- [Task to complete]:
When you transcribe the data below, reproduce every line exactly and leave each picture out.

- [Data extract]:
--*--

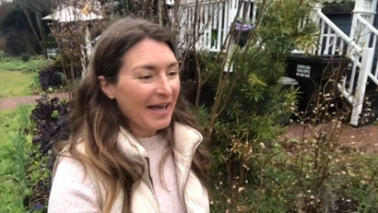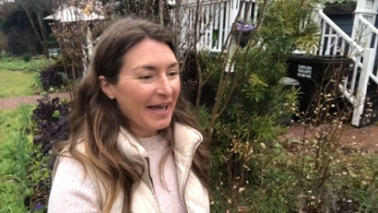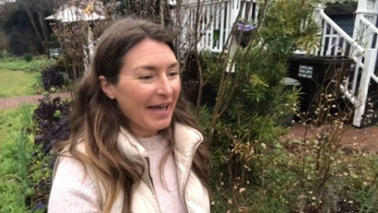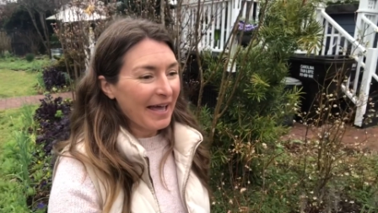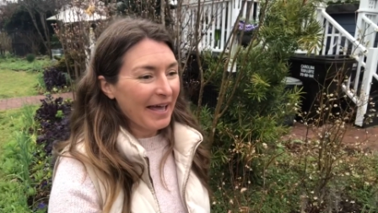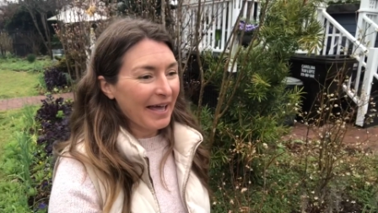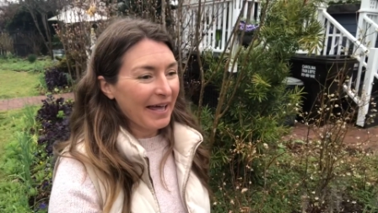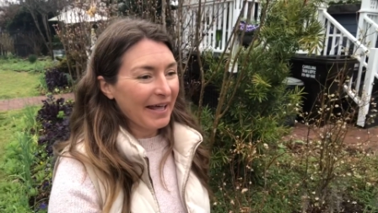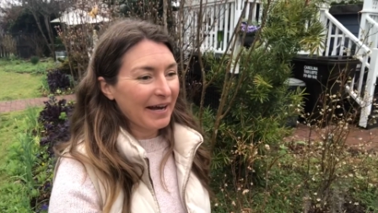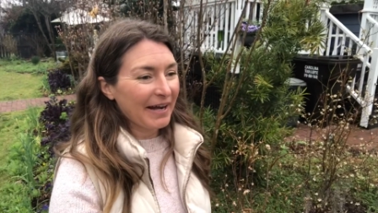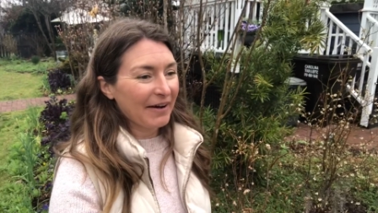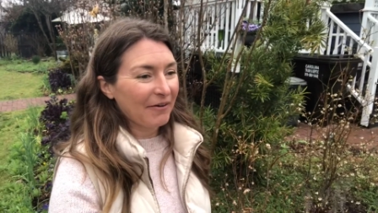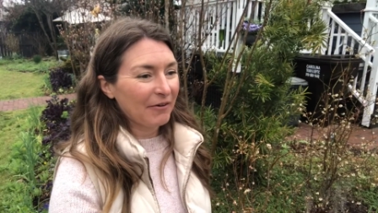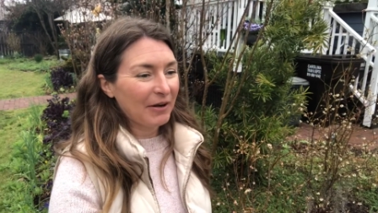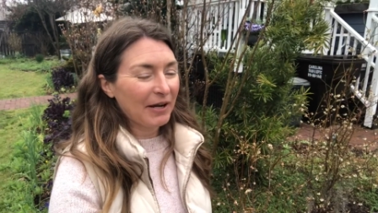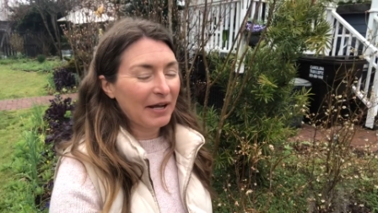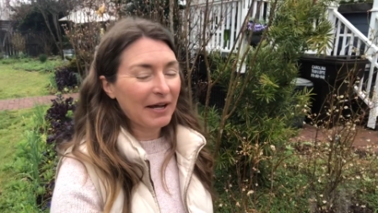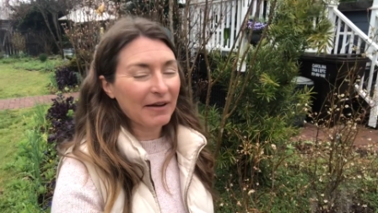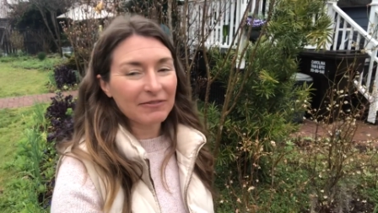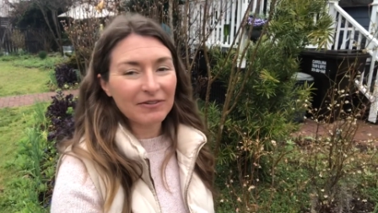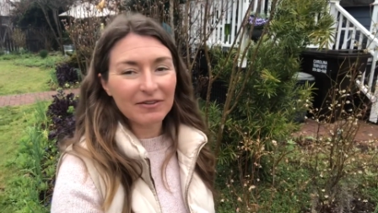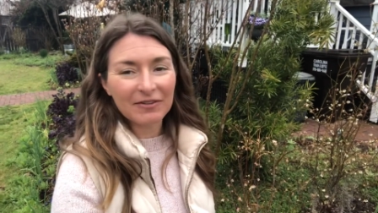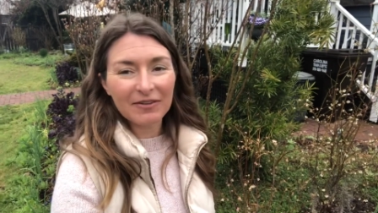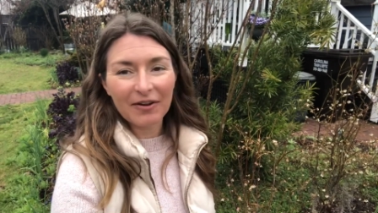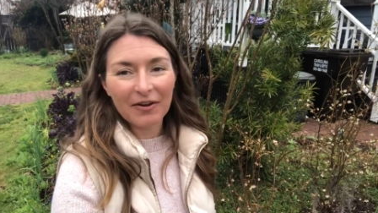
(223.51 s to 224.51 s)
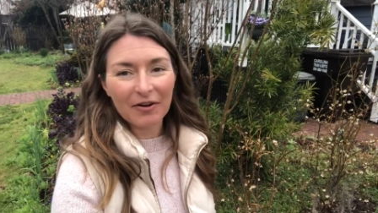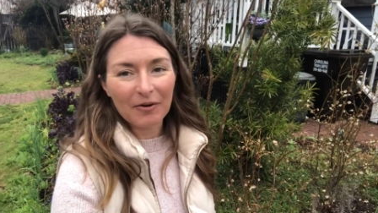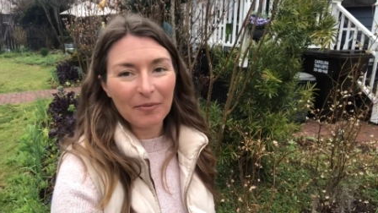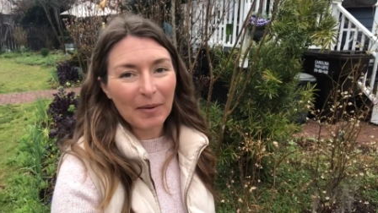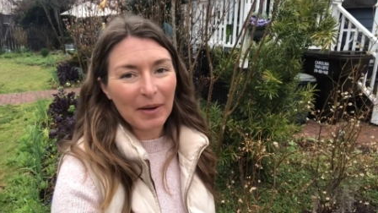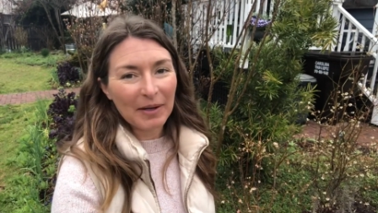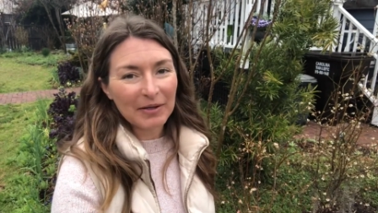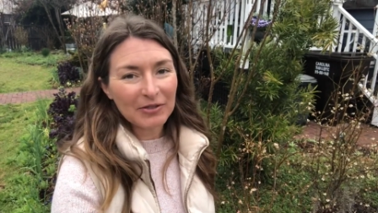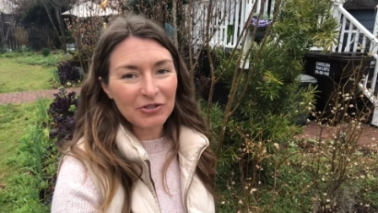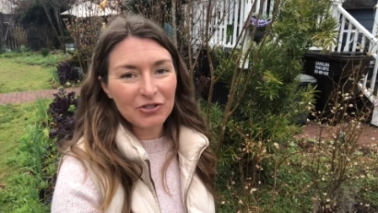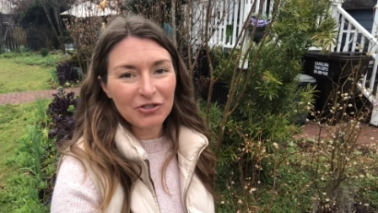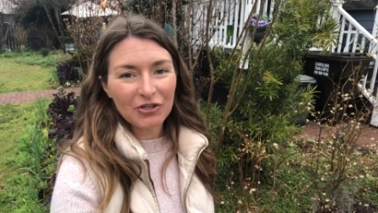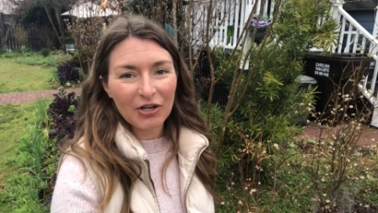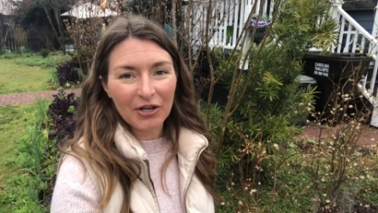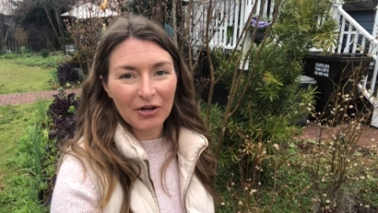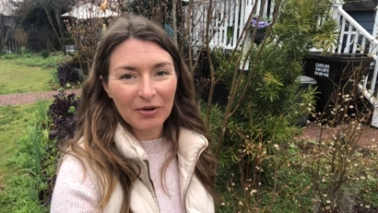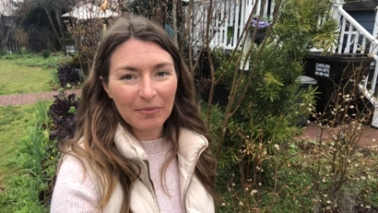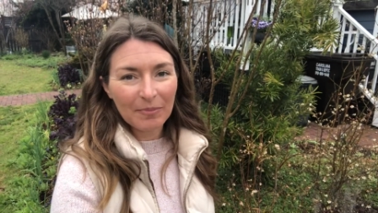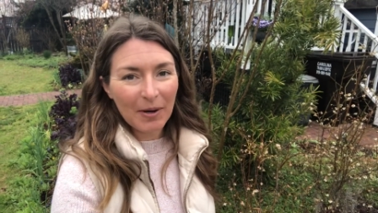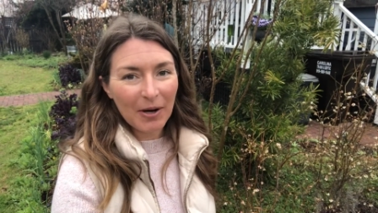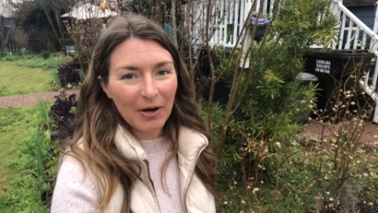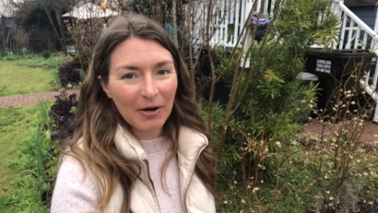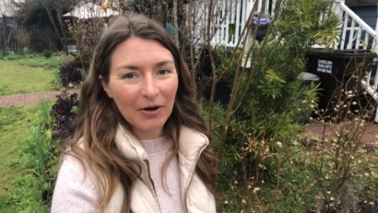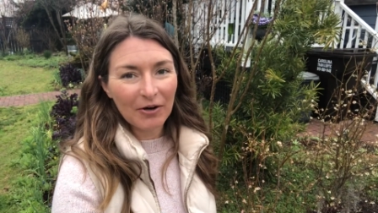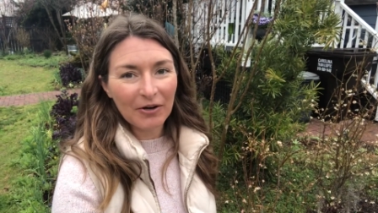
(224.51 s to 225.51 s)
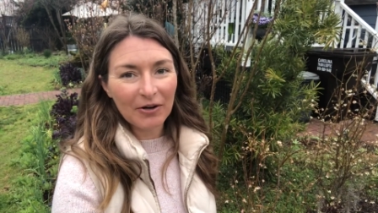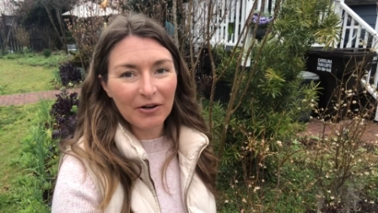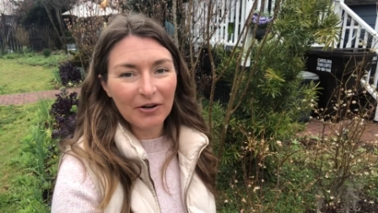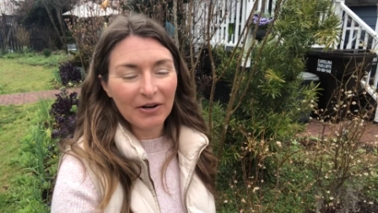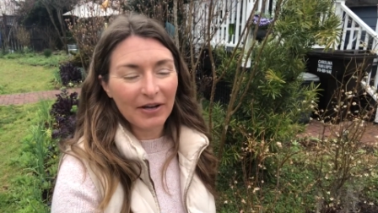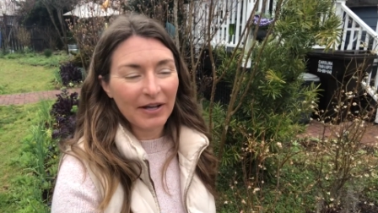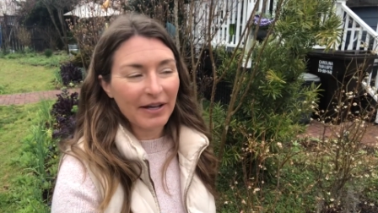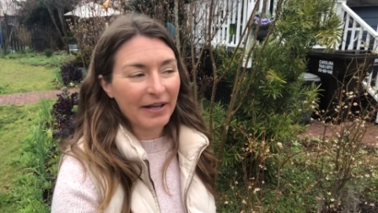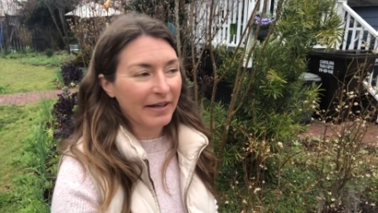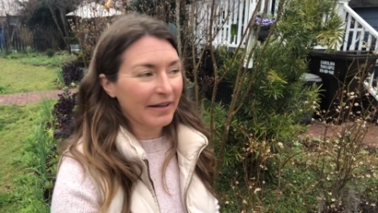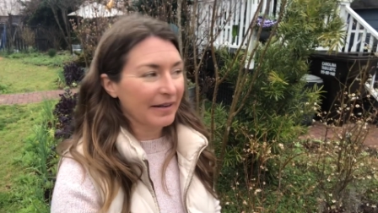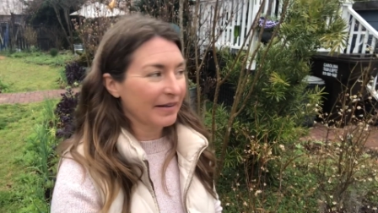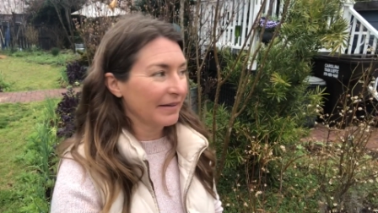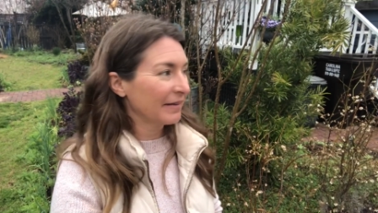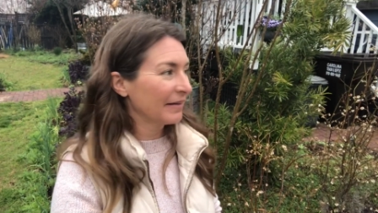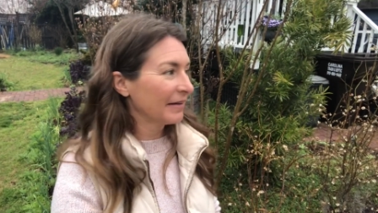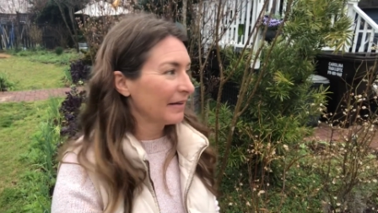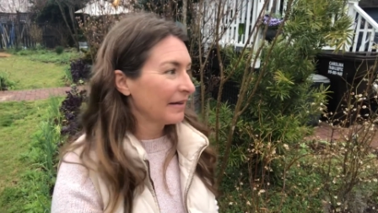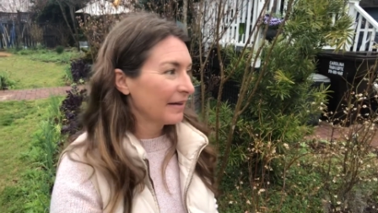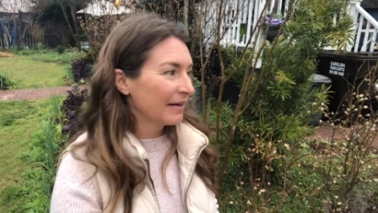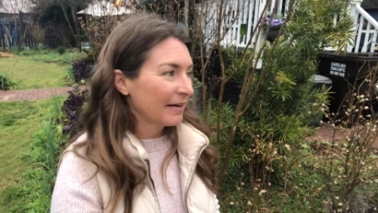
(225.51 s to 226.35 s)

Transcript: and I would have to tear my shed apart and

--*--

- [Exercise solution]:
(223.51 s to 224.51 s)
(224.51 s to 225.51 s)
(225.51 s to 226.35 s)

Transcript: and I would have to tear my shed apart and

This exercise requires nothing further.